Collected data entries:
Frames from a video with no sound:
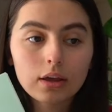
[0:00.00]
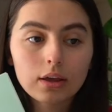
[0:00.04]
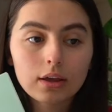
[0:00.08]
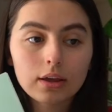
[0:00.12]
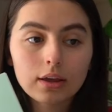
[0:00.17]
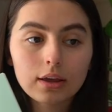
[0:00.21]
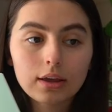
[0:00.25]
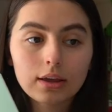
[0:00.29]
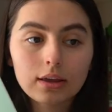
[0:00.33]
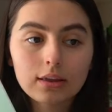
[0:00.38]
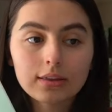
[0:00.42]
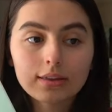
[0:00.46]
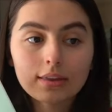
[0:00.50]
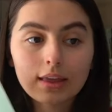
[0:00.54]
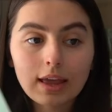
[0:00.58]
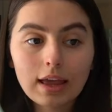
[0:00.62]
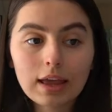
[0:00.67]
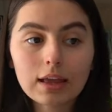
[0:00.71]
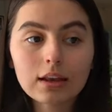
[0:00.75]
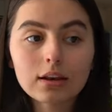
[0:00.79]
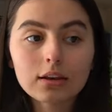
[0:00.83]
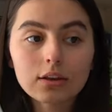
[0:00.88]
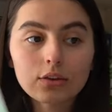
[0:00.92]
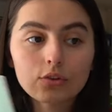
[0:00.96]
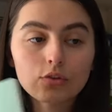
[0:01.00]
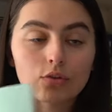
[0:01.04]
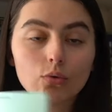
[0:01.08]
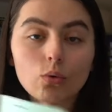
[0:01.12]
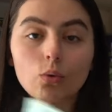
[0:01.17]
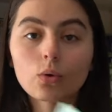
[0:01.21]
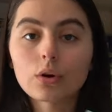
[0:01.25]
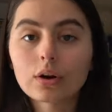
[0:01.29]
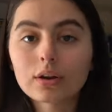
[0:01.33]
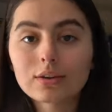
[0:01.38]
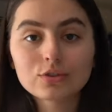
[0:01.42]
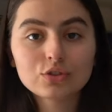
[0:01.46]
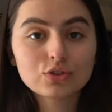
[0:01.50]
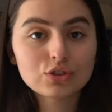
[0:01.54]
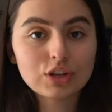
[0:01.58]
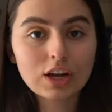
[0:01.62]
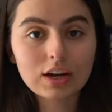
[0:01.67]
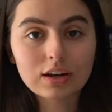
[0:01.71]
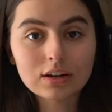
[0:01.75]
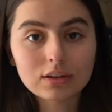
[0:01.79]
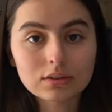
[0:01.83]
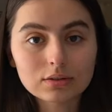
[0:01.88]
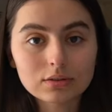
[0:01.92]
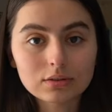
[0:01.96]
his anus or his
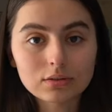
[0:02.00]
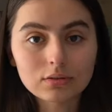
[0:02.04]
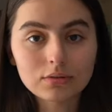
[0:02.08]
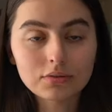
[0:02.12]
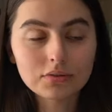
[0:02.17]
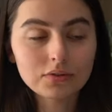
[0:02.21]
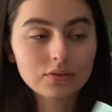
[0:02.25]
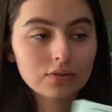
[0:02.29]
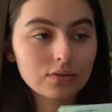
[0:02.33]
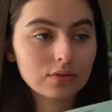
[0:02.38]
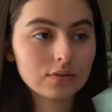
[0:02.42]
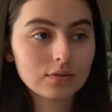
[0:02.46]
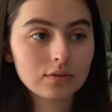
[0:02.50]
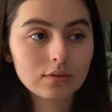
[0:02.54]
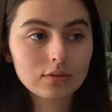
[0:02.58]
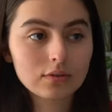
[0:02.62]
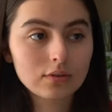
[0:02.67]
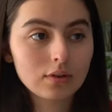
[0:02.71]
genitals.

> **WHAT THE TASK ASKS**
With the pictures removed, return all the entries exactly.

> **WRITTEN SOLUTION**
Frames from a video with no sound:
[0:00.00]
[0:00.04]
[0:00.08]
[0:00.12]
[0:00.17]
[0:00.21]
[0:00.25]
[0:00.29]
[0:00.33]
[0:00.38]
[0:00.42]
[0:00.46]
[0:00.50]
[0:00.54]
[0:00.58]
[0:00.62]
[0:00.67]
[0:00.71]
[0:00.75]
[0:00.79]
[0:00.83]
[0:00.88]
[0:00.92]
[0:00.96]
[0:01.00]
[0:01.04]
[0:01.08]
[0:01.12]
[0:01.17]
[0:01.21]
[0:01.25]
[0:01.29]
[0:01.33]
[0:01.38]
[0:01.42]
[0:01.46]
[0:01.50]
[0:01.54]
[0:01.58]
[0:01.62]
[0:01.67]
[0:01.71]
[0:01.75]
[0:01.79]
[0:01.83]
[0:01.88]
[0:01.92]
[0:01.96]
his anus or his
[0:02.00]
[0:02.04]
[0:02.08]
[0:02.12]
[0:02.17]
[0:02.21]
[0:02.25]
[0:02.29]
[0:02.33]
[0:02.38]
[0:02.42]
[0:02.46]
[0:02.50]
[0:02.54]
[0:02.58]
[0:02.62]
[0:02.67]
[0:02.71]
genitals.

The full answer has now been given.